Assigned task
Print a faithful copy of the data below, word for word, with the pictures left out.

Supplied data
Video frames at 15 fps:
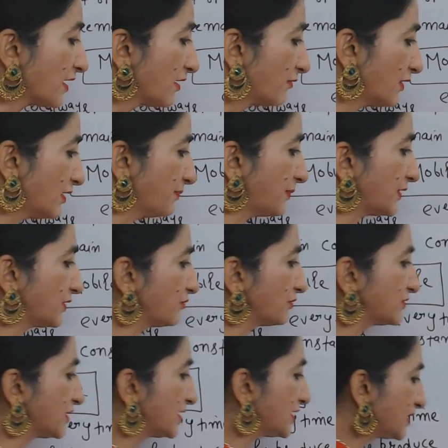when
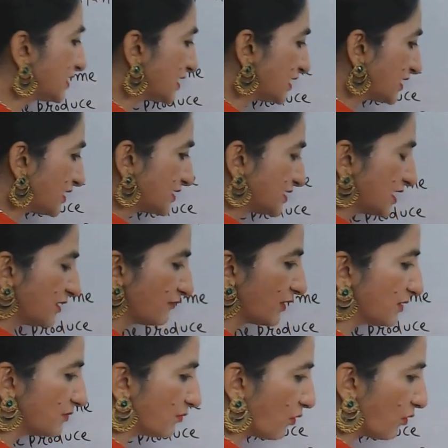producer is increasing one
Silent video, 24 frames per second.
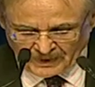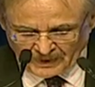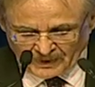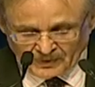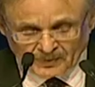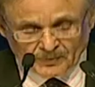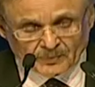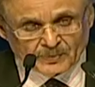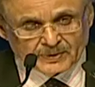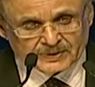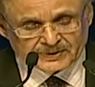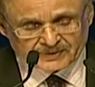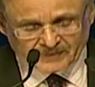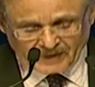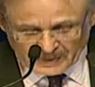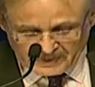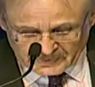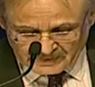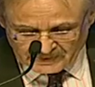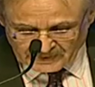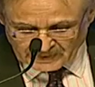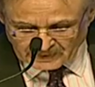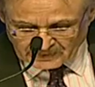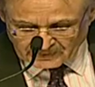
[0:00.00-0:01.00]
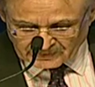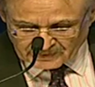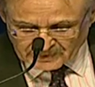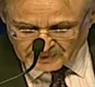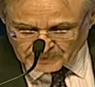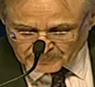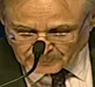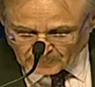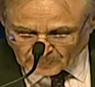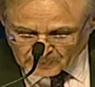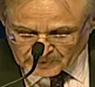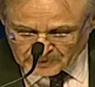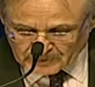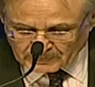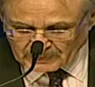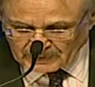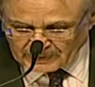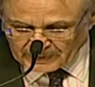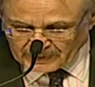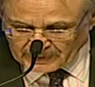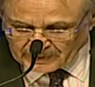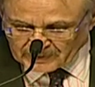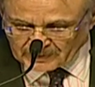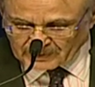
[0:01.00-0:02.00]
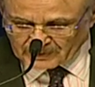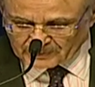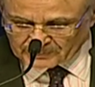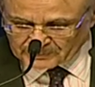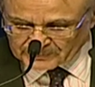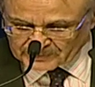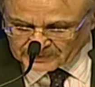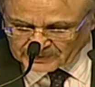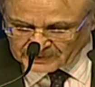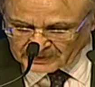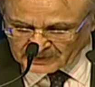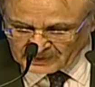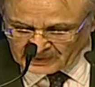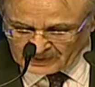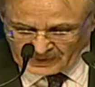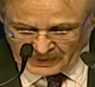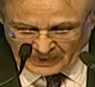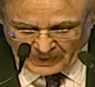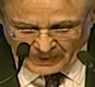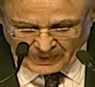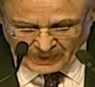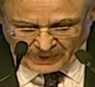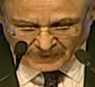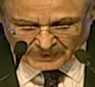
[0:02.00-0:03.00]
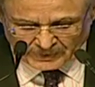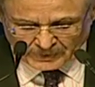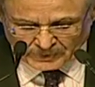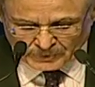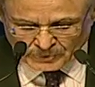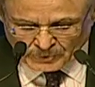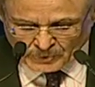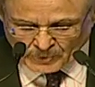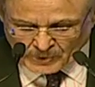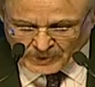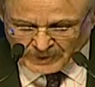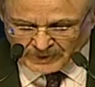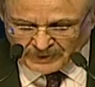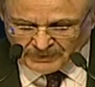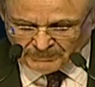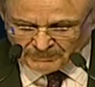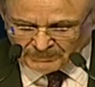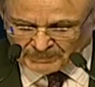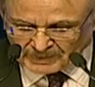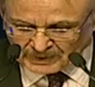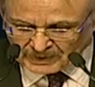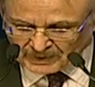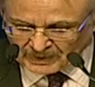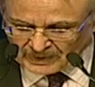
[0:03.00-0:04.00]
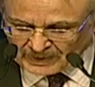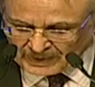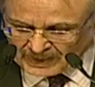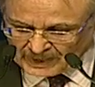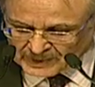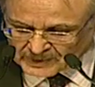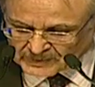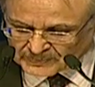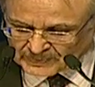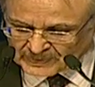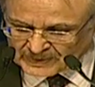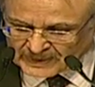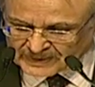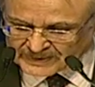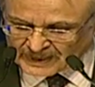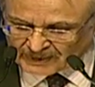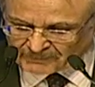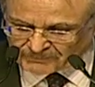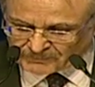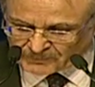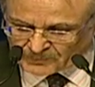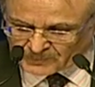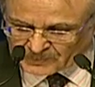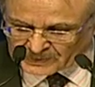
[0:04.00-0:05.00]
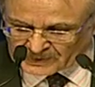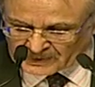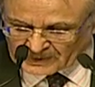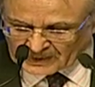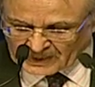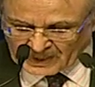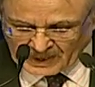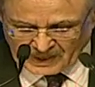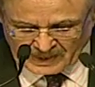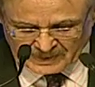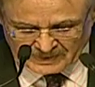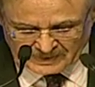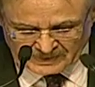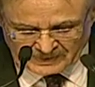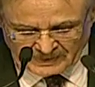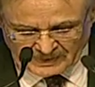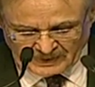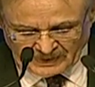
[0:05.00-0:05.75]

with rising disposable incomes and a growing middle as well as affluent class,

Completed exercise
Video frames at 15 fps:
when
producer is increasing one
Silent video, 24 frames per second.
[0:00.00-0:01.00]
[0:01.00-0:02.00]
[0:02.00-0:03.00]
[0:03.00-0:04.00]
[0:04.00-0:05.00]
[0:05.00-0:05.75]

with rising disposable incomes and a growing middle as well as affluent class,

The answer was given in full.